> _PROBLEM DESCRIPTION_: The range to repeat runs from the line with "[0:00.90-0:01.80]" to the last line below, both ends included; give it exactly and without pictures.

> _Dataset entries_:
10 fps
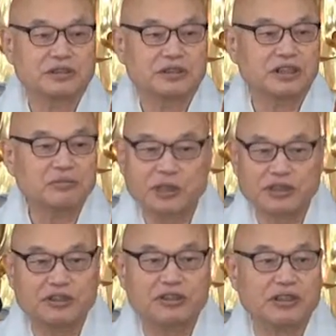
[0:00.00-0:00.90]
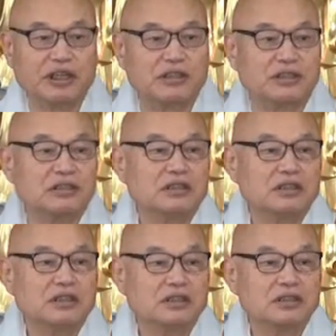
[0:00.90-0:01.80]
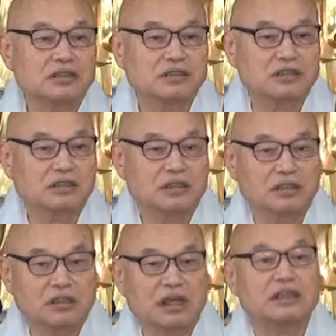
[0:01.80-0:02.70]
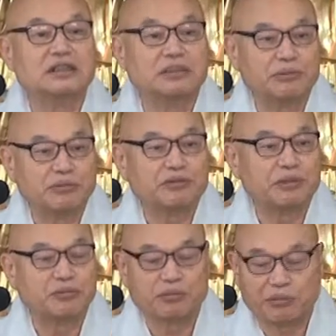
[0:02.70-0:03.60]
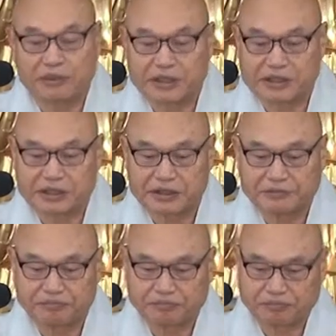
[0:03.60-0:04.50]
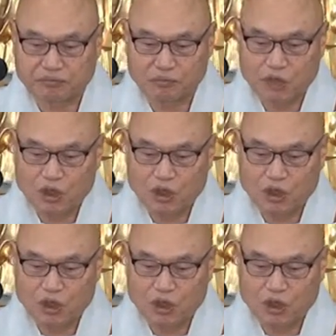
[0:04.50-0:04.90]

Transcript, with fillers: 정말 뛰어난 그 가르침입니다. 불법 안에서. 음.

> _YOUR SOLUTION_:
[0:00.90-0:01.80]
[0:01.80-0:02.70]
[0:02.70-0:03.60]
[0:03.60-0:04.50]
[0:04.50-0:04.90]

Transcript, with fillers: 정말 뛰어난 그 가르침입니다. 불법 안에서. 음.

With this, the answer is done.